Am Amtsgericht Kiel ist diese Woche ein gegen einen Paketzusteller geführtes Strafverfahren wegen angeblichen gewerbsmäßigen Diebstahls nach drei langen Hauptverhandlungstagen zu Ende gegangen.

Aus dem Strafverteidiger-Alltag hatte sich dieses Verfahren wegen der notwendigen Hinzuziehung einer Sachverständigen für ein anthropologisches Identitätsgutachten abgehoben. Es gab nämlich Probleme bei der Bewertung von Foto-Aufnahmen aus einer Videoaufzeichnung des Paketsortierzentrums. Diese zeigten aus Sicht der Staatsanwaltschaft den Täter bei seinem Werk. Fraglich war jedoch, ob es sich um den von unserem Kollegen Rechtsanwalt Dr. Buchholz verteidigten Angeklagten handelte.

An den ersten beiden Hauptverhandlungstagen wurde die für die Auswertung der umfangreichen Videoüberwachung zuständige Mitarbeiterin des Paketsortierzentrum, die auch den angeblichen Diebstahl zur Anzeige gebracht hatte, insgesamt über sechs Stunden lang befragt. Auch die genannten Foto-Abzüge wurden dabei in Augenschein genommen. Gericht und Staatsanwaltschaft waren trotz schlechter Bildqualität und  unsicheren Beschreibungen der Zeugin im Ergebnis von der Schuld des Angeklagten überzeugt. Eine weitere Beweisaufnahme wurde nicht für erforderlich gehalten.

Nach Ankündigung eines entsprechenden Hilfsbeweisantrages unseres Kollegen Buchholz wurde dann aber am dritten Hauptverhandlungstag eine anthropologische Sachverständige vernommen.
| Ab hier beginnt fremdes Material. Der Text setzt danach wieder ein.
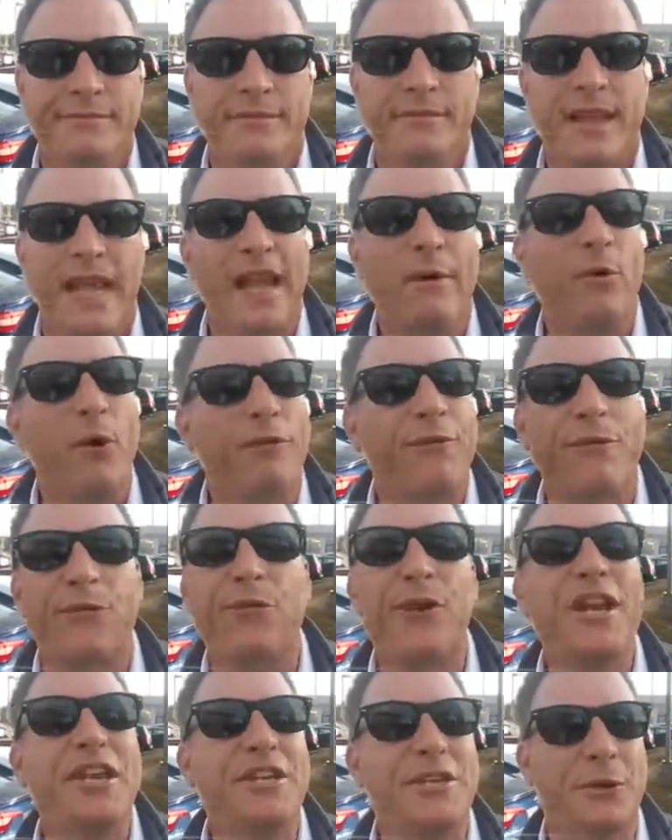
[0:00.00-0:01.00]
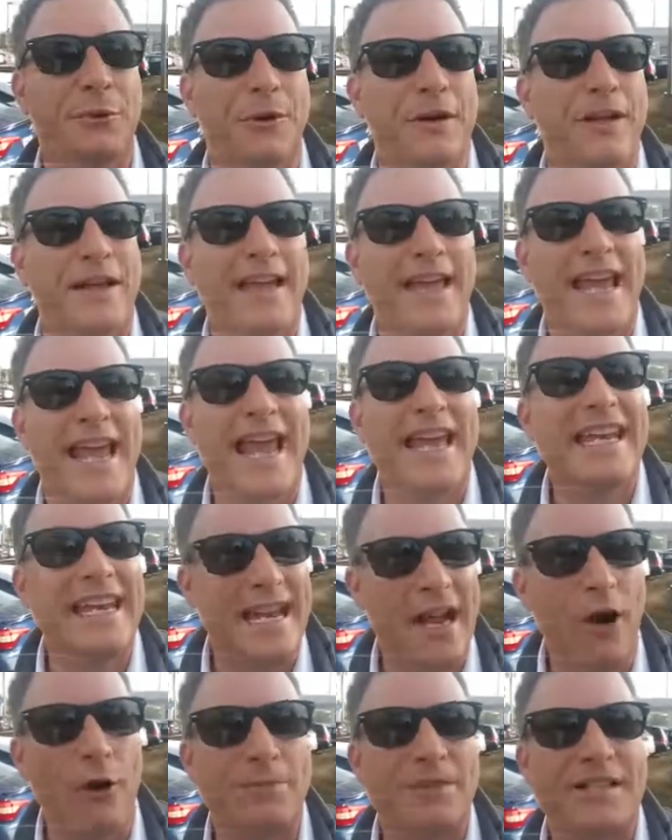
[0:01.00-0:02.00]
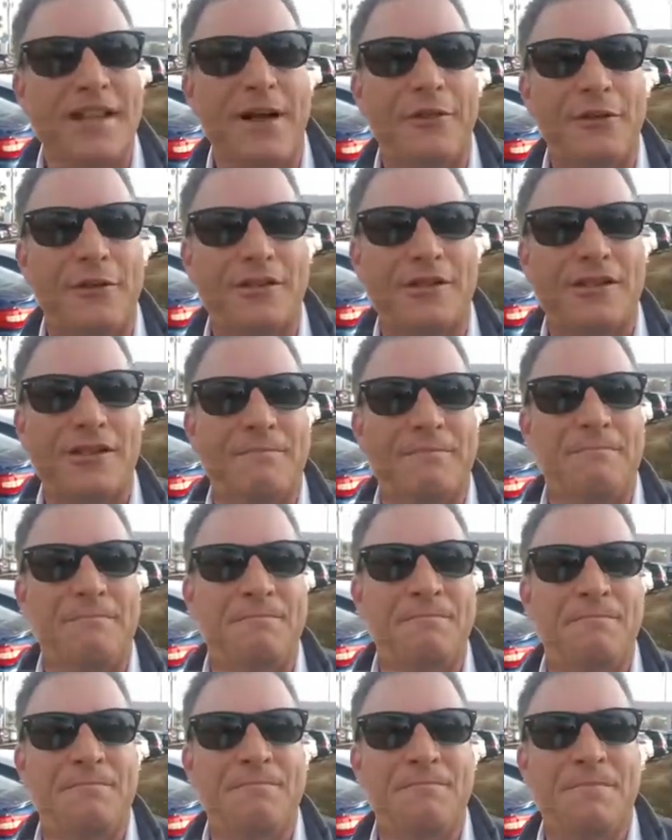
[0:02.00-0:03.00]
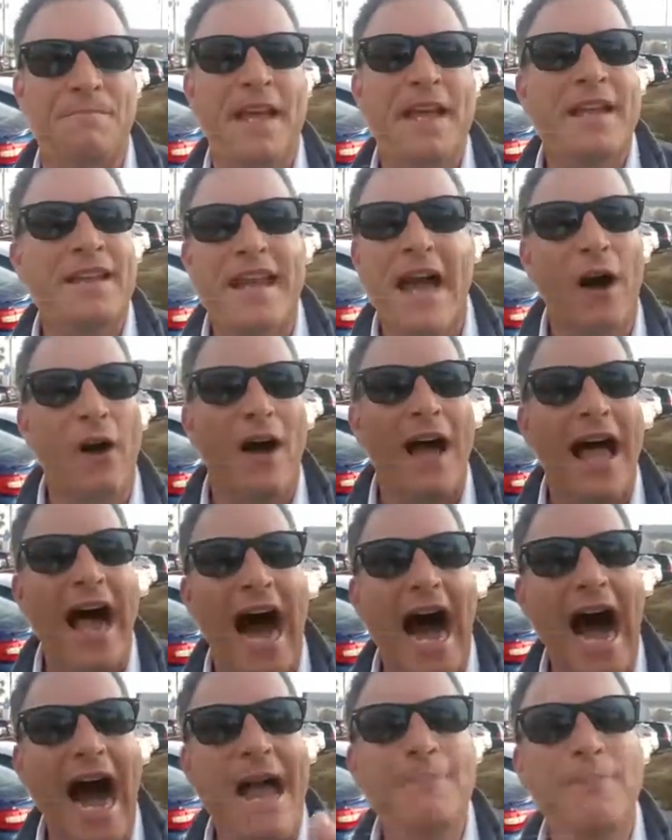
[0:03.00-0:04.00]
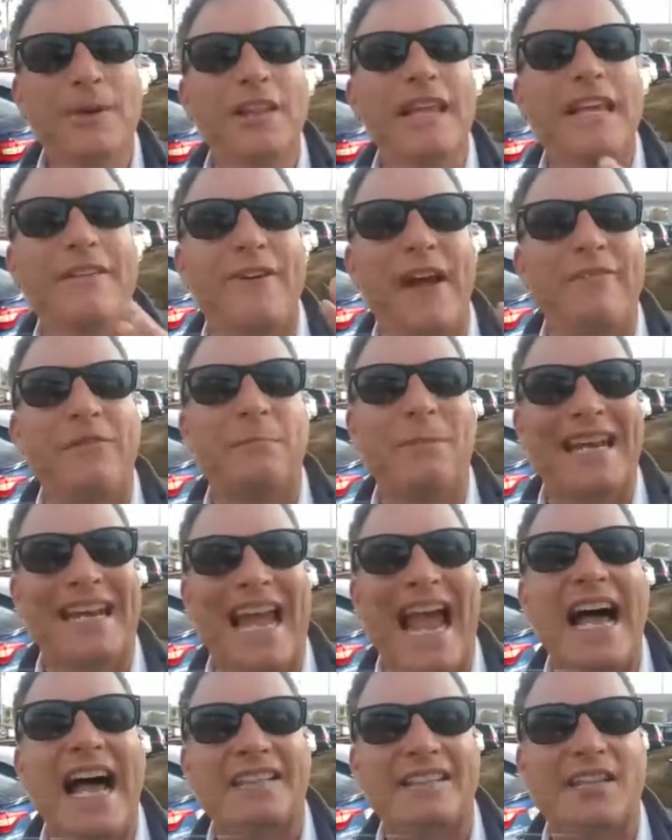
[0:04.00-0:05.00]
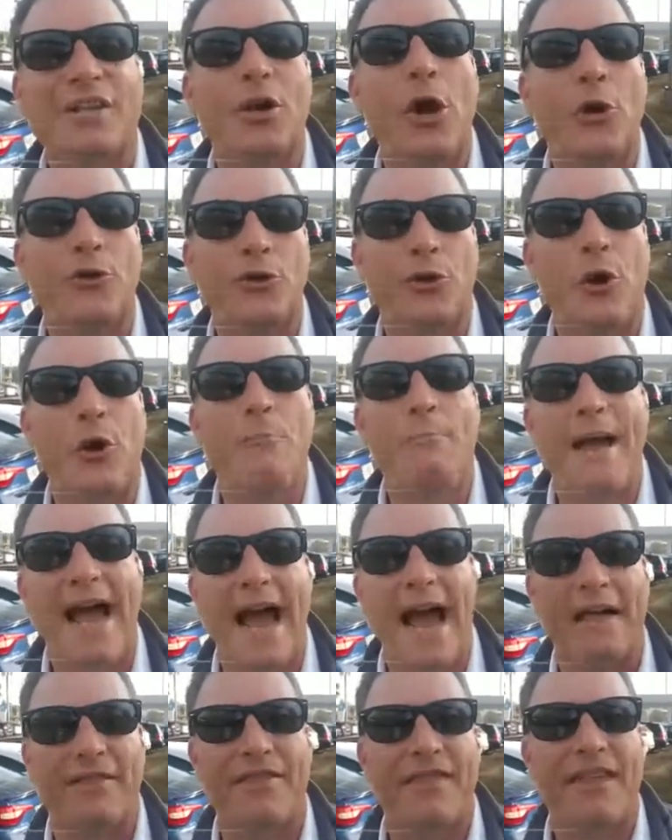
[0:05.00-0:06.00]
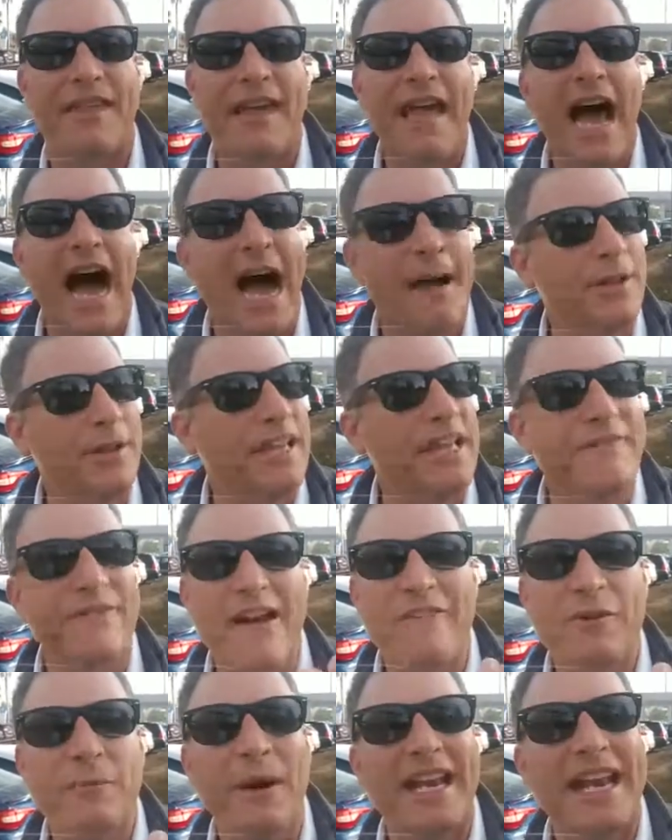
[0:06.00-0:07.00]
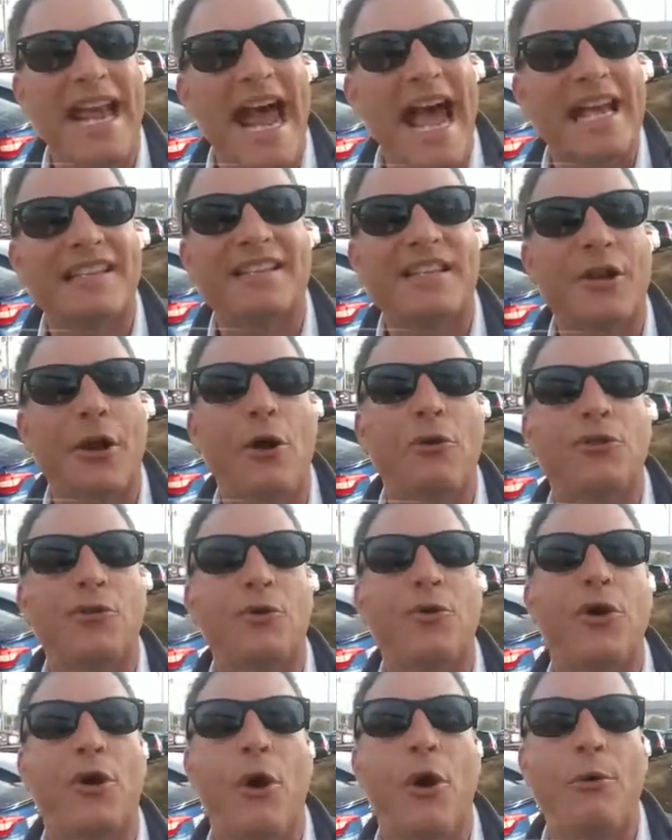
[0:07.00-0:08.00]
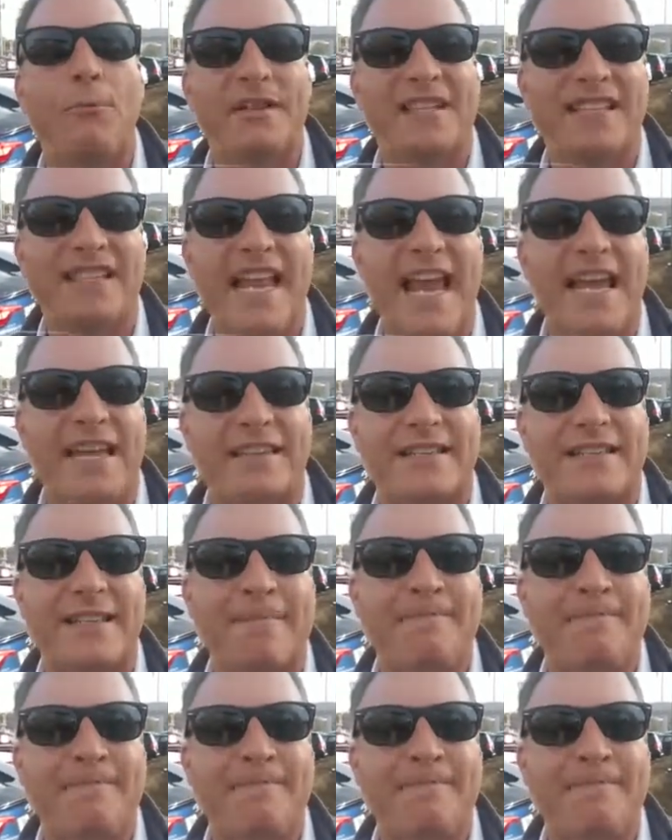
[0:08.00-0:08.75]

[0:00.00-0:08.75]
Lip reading: It will free you, and it helps others. Now, I believe everybody has to go their own path. I believe everybody has to go through their own mistakes.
Sie erklärte, eine Identifizierung unseres Mandanten anhand der Bilder sei weder sicher noch könne auf diese Weise die Identität ausgeschlossen werden. Es sei allerdings aus ihrer Sicht „wahrscheinlich“, dass der Angeklagte die abgebildete Person sei. Diese  Mutmaßung begründete sie vorrangig mit einer „gerade verlaufenden Bartkontur“. Rechtsanwalt Buchholz wies darauf hin, dass dieses nicht eben seltene Merkmal grundsätzlich keinen maßgeblichen Erkenntnisgewinn vermitteln könne. Die Sachverständige blieb jedoch (auch nach Hinweis auf wissenschaftliche Maßstäbe wie etwa metrische Abmessungen oder statistische Häufigkeiten sowie die Anforderungen des BGH an derartige Gutachten) bei ihrer Einschätzung.
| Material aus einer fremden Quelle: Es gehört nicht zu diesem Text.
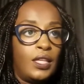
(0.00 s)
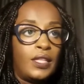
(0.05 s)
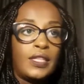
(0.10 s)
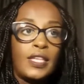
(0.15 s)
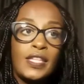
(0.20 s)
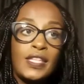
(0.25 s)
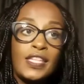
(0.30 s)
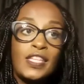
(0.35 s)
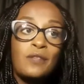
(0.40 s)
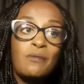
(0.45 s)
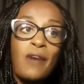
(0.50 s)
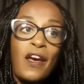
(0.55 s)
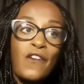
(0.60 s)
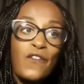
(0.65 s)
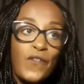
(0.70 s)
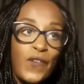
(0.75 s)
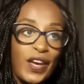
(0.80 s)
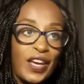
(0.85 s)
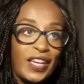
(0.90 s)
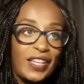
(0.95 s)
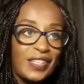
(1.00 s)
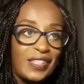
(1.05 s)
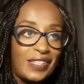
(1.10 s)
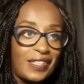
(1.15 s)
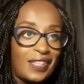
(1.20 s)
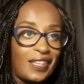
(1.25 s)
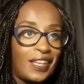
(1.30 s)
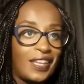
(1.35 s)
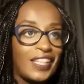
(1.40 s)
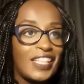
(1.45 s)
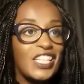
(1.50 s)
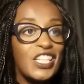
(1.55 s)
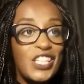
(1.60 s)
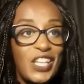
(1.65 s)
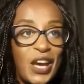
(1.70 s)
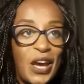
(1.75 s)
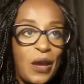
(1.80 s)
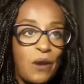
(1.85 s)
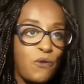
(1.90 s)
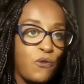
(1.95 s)
This is my first
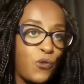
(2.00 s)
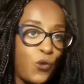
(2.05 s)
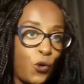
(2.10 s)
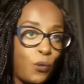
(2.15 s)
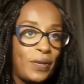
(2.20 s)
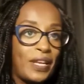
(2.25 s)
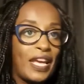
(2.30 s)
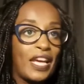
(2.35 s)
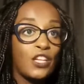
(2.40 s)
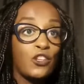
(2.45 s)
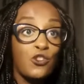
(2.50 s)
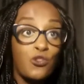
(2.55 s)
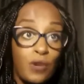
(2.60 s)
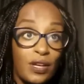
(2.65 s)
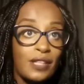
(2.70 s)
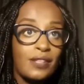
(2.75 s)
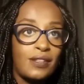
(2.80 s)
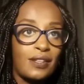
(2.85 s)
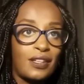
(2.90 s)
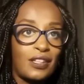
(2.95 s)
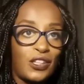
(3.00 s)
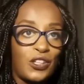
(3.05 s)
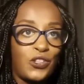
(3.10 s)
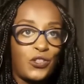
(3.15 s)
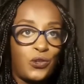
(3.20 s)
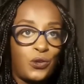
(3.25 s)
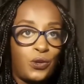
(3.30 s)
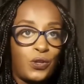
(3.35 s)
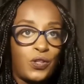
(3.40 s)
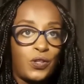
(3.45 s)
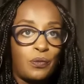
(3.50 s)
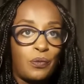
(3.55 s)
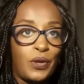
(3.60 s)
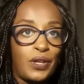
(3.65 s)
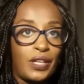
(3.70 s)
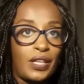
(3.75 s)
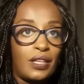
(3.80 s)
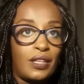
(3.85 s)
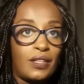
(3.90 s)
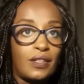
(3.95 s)
time formally addressing the students'
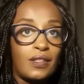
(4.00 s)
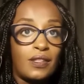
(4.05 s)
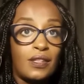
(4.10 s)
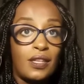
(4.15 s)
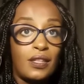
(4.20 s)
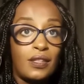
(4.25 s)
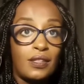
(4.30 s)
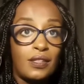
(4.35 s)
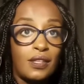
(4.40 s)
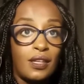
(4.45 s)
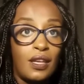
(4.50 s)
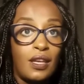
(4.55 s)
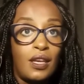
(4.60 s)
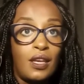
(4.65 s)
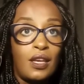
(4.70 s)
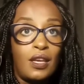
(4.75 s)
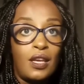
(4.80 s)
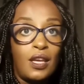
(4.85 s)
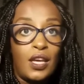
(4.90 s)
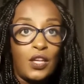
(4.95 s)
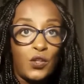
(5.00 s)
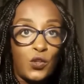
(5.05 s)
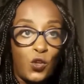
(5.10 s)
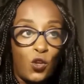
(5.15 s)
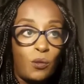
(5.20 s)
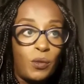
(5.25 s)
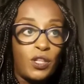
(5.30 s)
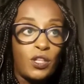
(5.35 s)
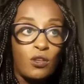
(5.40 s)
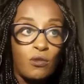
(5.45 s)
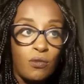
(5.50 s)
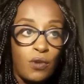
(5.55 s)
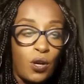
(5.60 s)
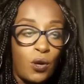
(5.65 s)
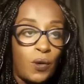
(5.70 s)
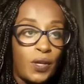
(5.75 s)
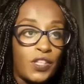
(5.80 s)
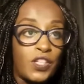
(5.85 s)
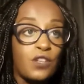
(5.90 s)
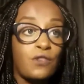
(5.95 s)
body since assuming the
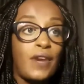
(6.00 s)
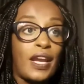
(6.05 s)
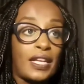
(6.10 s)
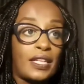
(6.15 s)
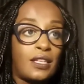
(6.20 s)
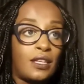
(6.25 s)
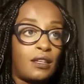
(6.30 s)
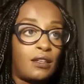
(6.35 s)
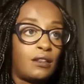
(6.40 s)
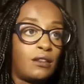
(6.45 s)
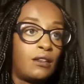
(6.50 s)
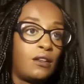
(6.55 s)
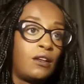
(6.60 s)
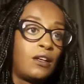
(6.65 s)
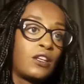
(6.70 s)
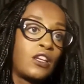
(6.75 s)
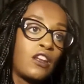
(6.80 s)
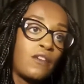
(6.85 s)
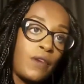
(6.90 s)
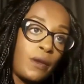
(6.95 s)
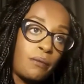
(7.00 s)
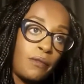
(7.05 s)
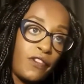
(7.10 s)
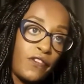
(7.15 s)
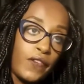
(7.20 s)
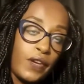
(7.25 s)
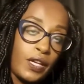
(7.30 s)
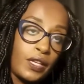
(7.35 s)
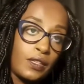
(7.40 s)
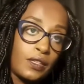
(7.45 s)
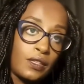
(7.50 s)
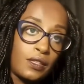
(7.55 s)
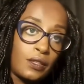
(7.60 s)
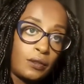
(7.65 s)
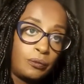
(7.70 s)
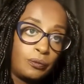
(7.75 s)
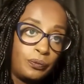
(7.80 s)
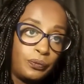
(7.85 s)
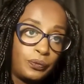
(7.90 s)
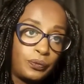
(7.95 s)
role as a rector on November 1st.
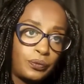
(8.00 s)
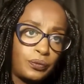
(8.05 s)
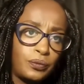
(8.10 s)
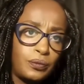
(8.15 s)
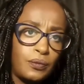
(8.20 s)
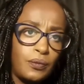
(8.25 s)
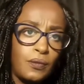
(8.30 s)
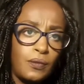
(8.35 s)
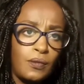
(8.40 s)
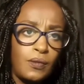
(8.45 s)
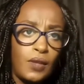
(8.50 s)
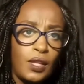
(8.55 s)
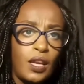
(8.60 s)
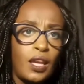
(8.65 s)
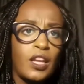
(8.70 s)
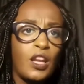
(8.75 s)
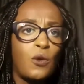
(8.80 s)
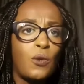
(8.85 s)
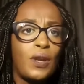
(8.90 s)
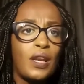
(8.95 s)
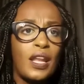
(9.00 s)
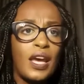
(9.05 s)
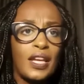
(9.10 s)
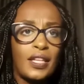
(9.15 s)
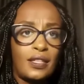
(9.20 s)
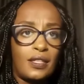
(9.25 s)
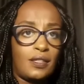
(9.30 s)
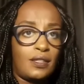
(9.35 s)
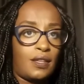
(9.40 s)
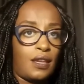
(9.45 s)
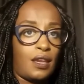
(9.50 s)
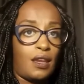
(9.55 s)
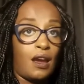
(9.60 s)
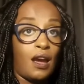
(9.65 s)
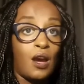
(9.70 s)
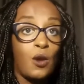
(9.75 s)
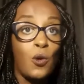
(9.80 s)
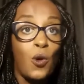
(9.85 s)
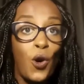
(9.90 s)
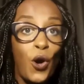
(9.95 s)
And I would like to say
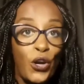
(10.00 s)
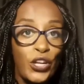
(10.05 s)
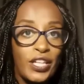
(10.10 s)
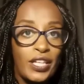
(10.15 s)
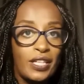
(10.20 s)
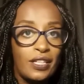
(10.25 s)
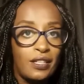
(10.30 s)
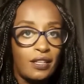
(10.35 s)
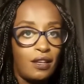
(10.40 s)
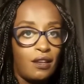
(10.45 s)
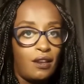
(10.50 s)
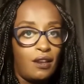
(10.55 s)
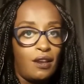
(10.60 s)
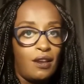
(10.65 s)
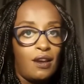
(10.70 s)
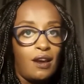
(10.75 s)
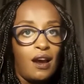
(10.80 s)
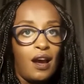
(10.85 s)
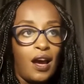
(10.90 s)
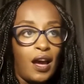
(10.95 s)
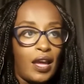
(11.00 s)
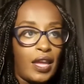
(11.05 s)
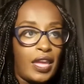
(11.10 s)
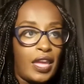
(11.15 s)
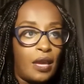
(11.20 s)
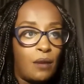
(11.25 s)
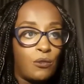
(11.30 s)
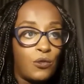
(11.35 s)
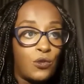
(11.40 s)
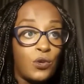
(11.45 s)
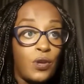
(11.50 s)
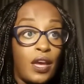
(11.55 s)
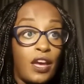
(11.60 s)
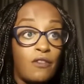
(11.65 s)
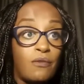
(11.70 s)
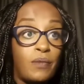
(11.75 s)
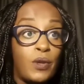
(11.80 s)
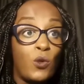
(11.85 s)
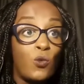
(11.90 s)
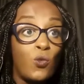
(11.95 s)
how honored I am to
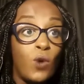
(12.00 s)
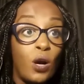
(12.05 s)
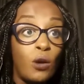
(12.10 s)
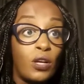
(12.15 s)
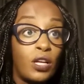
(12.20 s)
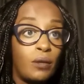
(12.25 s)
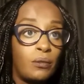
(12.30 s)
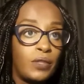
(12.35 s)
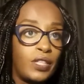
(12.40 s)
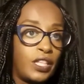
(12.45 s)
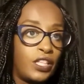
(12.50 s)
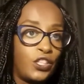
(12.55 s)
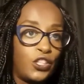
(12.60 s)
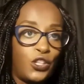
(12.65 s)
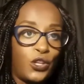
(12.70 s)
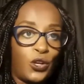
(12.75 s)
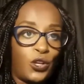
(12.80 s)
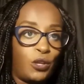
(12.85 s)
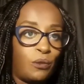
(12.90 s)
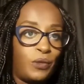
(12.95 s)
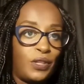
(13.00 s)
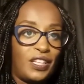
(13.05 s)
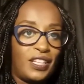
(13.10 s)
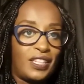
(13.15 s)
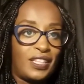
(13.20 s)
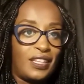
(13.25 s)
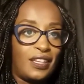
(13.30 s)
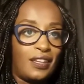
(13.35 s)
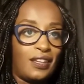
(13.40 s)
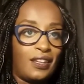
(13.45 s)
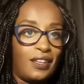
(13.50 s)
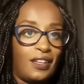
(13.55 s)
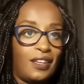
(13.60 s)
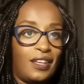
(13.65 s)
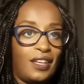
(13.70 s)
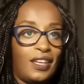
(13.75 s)
have been welcomed into your community.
Nun war aber auch für Staatsanwaltschaft und Gericht die unzureichende Beweissituation deutlich geworden. Das Verfahren wurde mit einer Einstellung abgeschlossen. Die weitere Aufklärung, etwa durch eine andere Sachverständige mit weitergehenden Kompetenzen auf dem Gebiet der anthropologischen Identitätsgutachten, wurde von allen Prozessbeteiligten für nicht mehr verhältnismäßig gehalten.
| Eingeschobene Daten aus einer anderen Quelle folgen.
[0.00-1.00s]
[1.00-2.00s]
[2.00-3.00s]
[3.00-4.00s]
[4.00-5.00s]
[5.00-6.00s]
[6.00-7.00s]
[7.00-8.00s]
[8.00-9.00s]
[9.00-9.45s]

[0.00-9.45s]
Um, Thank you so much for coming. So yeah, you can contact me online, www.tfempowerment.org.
Die Möglichkeiten der Strafverteidigung gegen nicht wirklich wissenschaftlich arbeitende anthropologische Sachverständige sind unbefriedigend, zumal auch das o.a. Urteil des BGH die Tatgerichte nicht hinreichend in die Pflicht nimmt. Zu aussagepsychologischen Glaubhaftigkeitsgutachten hat der BGH 1999 endlich ein Machtwort gesprochen und angemessene Mindeststandards für die Rechtsanwender bei Staatsanwaltschaft, Gericht und Strafverteidigung aufgestellt. Es bleibt zu hoffen, dass Entsprechendes auch bei anthropologischen Identitätsgutachten geschieht.